Noch heilsamer allerdings ist das, was ich in diesem Artikel mit „Stille“ meine. Der Unterschied liegt für mich darin, dass bei der entspannten Ruhe die Gedanken gerne mal abdriften und die schönsten Tagträume fantasieren. So ist Ruhe näher an „schlafen“. Stille dagegen hat eine kraftvolle kristalline Klarheit – dort bleibe ich wach und lausche bewusst in meine Innenwelt, um „des Lebens feine Töne“ mit zu bekommen, wie die Buchautorin Monika Kühn-Görg so schön beschreibt.
Wenn wir diese Art der Stille und das, was sich uns dann zeigen will, aushalten können, dann entfaltet sie eine wunderbare heilende und transformierende Wirkung. Denn wird der Raum aufgespannt, in welchem sich Persönlichkeit und Bewusstseins entwickeln können.
Die gute Nachricht: das Aushalten der Stille kannst du üben. Und mit der Zeit wirst du ihren heilenden Effekt genießen lernen.

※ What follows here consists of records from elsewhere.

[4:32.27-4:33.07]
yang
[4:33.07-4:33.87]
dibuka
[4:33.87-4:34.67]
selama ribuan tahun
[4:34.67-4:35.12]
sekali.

Der 1-Minuten Praxistipp für bewusste Stille
Vielleicht fängst du heute schon an. Nimm dein Smartphone – aber nicht, um News zu checken, sondern stelle dort den Timer auf eine Minute.
Falls du magst und es den Gedankenzirkus im Kopf beruhigt, verbinde dich mit etwas Schönem (lies dazu auch den vorherigen Artikel). Manche stellen vor sich eine Blume oder ein Bild auf, welches sie vor dieser Übung einige Atemzüge lang betrachten und die Schönheit auf sich wirken lassen.

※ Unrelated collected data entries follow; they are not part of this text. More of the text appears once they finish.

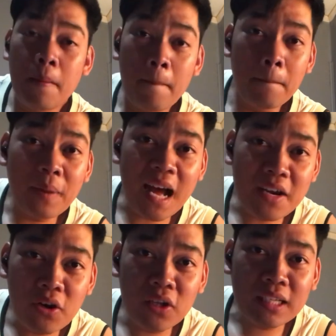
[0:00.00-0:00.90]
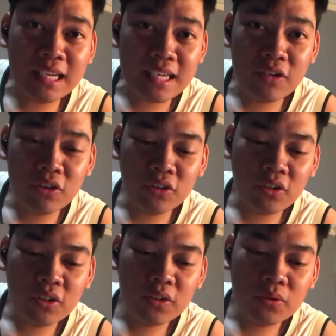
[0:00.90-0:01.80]
Paano at kanino ito
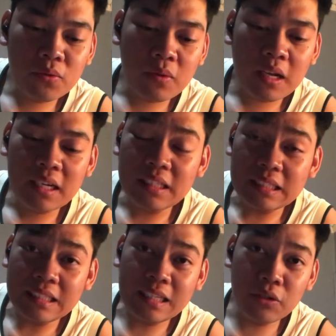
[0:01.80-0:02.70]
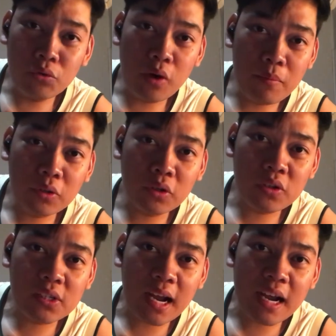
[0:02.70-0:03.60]
kinukuha? Kinuha mo to
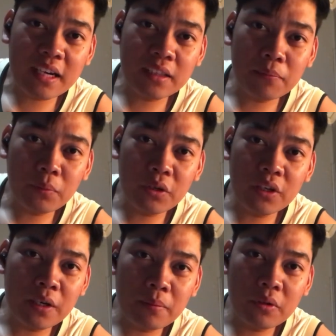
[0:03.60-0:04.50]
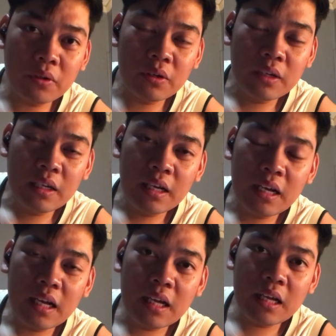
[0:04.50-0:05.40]
sa current employer mo
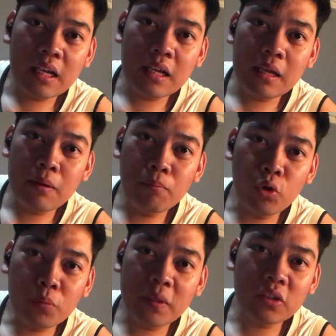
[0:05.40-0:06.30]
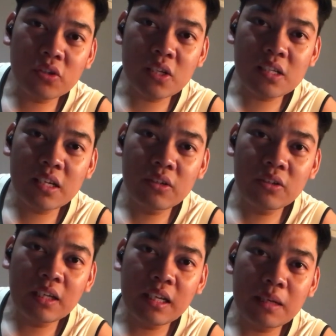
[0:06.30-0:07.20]
Uh, bukod pa to sa
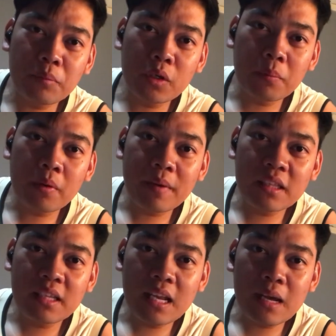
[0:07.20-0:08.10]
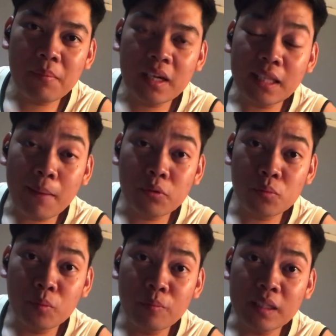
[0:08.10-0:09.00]
COE na pinoprovide nila pagkatapos
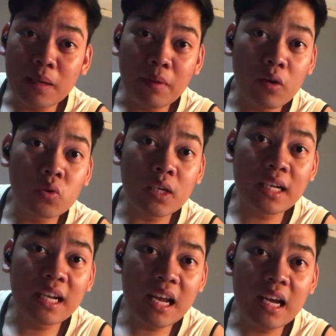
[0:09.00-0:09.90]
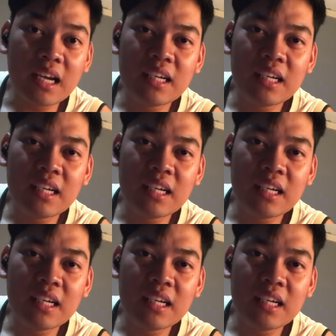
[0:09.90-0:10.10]
mo magtrabaho sa kanila.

Schließe nun die Augen, richte deinen Fokus nach Innen auf den Fluss deines Atem, und versuche zu erspüren, wie er in deinen Körper ein- und aus ihm wieder ausfließt.
Nimm nun wahr, was in dieser Zeit in dir auftaucht – welche Gedanken oder Gefühle zeigen sich? Ohne etwas damit zu tun, nur wahrnehmen. Und lenke immer wieder den Fokus auf den Fluss deines Atems.
60 Sekunden lang.
Falls du offen für Experimente bis, probiere Folgendes: Versuche, einige Atemzüge im Kopfbereich zu spüren. Danach versuche, wieder einige Atemzüge den Herzbereich wahrzunehmen – und danach weiteren Atemzügen im Bauchraum. Wie fühlt sich das für dich unterschiedlich an? Wo ist es für dich am angenehmsten?
Und wenn dir dieser Moment der Stille gut getan hat, wie wäre es, wenn du dir diese kurze Auszeit täglich fest einplanst in deinen Kalender?